Rugby Union

Alex Coles talks vicar parents and skipping politics lectures to train

EXCLUSIVE: England call-up Alex Coles on challenging his vicar parents, skipping politics lectures to train with England and competing with his Northampton team-mate Courtney Lawes for the eye of Eddie Jones

  • 23-year-old Alex Coles has earned a call-up to Eddie Jones England side
  • The Northampton Saints star discusses his upbringing with two vicar parents
  • Coles is studying politics, philosophy and history at Birkbeck College 

Alex Coles squeezes into a wooden pew at St James Church in Northampton. It is a tight fit for his 6ft 8in frame but, as the son of two vicars, he is in familiar surroundings.

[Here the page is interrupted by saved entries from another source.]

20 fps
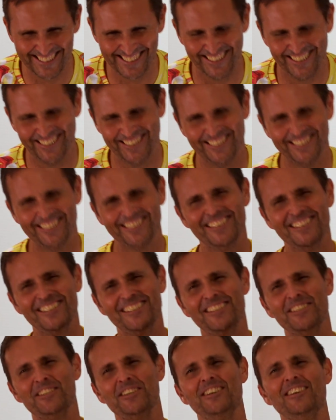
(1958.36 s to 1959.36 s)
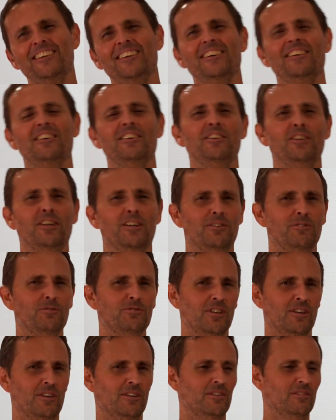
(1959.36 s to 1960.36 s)
so, you know,
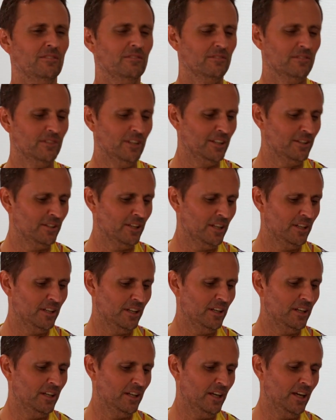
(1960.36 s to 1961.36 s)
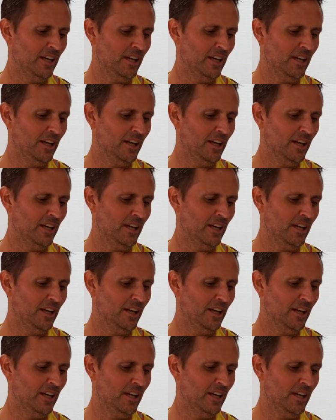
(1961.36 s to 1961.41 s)
so it, uh, it,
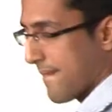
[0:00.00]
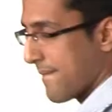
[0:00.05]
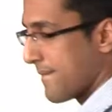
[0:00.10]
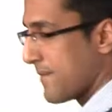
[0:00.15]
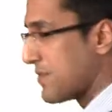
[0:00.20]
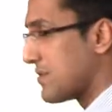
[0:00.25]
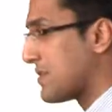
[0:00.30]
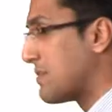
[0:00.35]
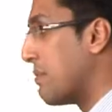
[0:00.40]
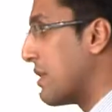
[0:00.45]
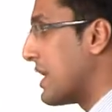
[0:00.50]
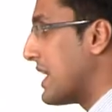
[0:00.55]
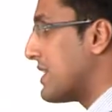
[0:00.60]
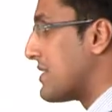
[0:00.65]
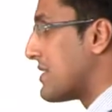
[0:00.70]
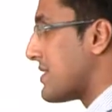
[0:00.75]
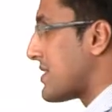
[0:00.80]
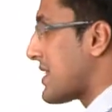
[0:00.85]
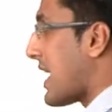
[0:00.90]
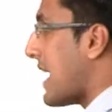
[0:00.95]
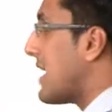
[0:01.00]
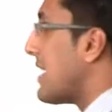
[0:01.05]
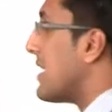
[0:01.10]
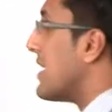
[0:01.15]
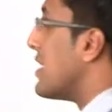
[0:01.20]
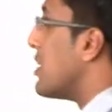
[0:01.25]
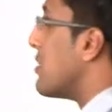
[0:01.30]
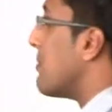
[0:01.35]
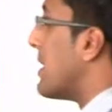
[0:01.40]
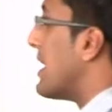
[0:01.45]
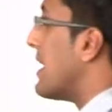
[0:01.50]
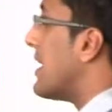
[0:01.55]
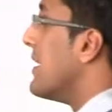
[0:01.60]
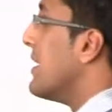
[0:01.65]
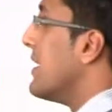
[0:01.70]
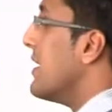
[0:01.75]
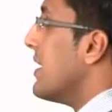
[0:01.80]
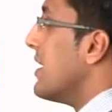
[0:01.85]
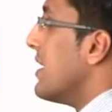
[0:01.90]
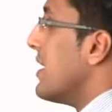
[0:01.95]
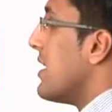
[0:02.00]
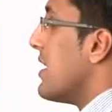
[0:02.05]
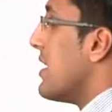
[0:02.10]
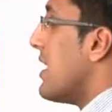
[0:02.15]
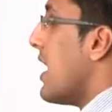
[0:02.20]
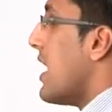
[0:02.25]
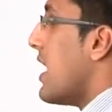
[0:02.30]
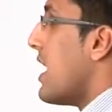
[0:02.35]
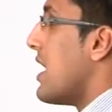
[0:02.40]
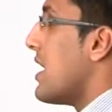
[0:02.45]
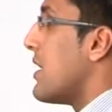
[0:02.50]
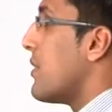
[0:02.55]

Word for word: Just to put it into scale a little bit, uh,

‘This is the church where Northampton Saints started,’ he explains. ‘There was a Reverend here, Reverend Wigg, and he set up the rugby club as a way to get young lads out of trouble. The team was originally called Northampton Saint James, after the church, and here we are now.’

Beams of red and gold stream from the stained-glass window on to his forehead as Coles shares his journey through religion and rugby. ‘My parents used to take me to church every Sunday and I wasn’t that buzzing about it as a young kid,’ he says. ‘At that stage they weren’t vicars… that happened when I got a little bit older.

England call-up Alex Cole is the son of two vicars and church is a big part of his life

Coles is an undergraduate student and he balances his studies with his rugby commitments  

‘Rugby training was also on Sunday mornings and when I was 10 I asked if they could take me down to rugby training instead. They agreed, so I joined Newmarket Rugby Club and that was my way of getting out of Sunday school!

‘Church was a big part of my life. My parents always gave me the independence to make my own decisions, whether that’s rugby or religion, and I wouldn’t change any of it. You go to secondary school, read things and make your own opinions. I like the church’s sense of community and the compassion. I’m not religious now but it definitely instilled some values that I try to live by.’

As an undergraduate in politics, philosophy and history at Birkbeck College, Coles does not shy away from a theological debate with his parents. He balances studies with his rugby commitments, although his study hours have been squeezed down since his England call-up for the autumn series.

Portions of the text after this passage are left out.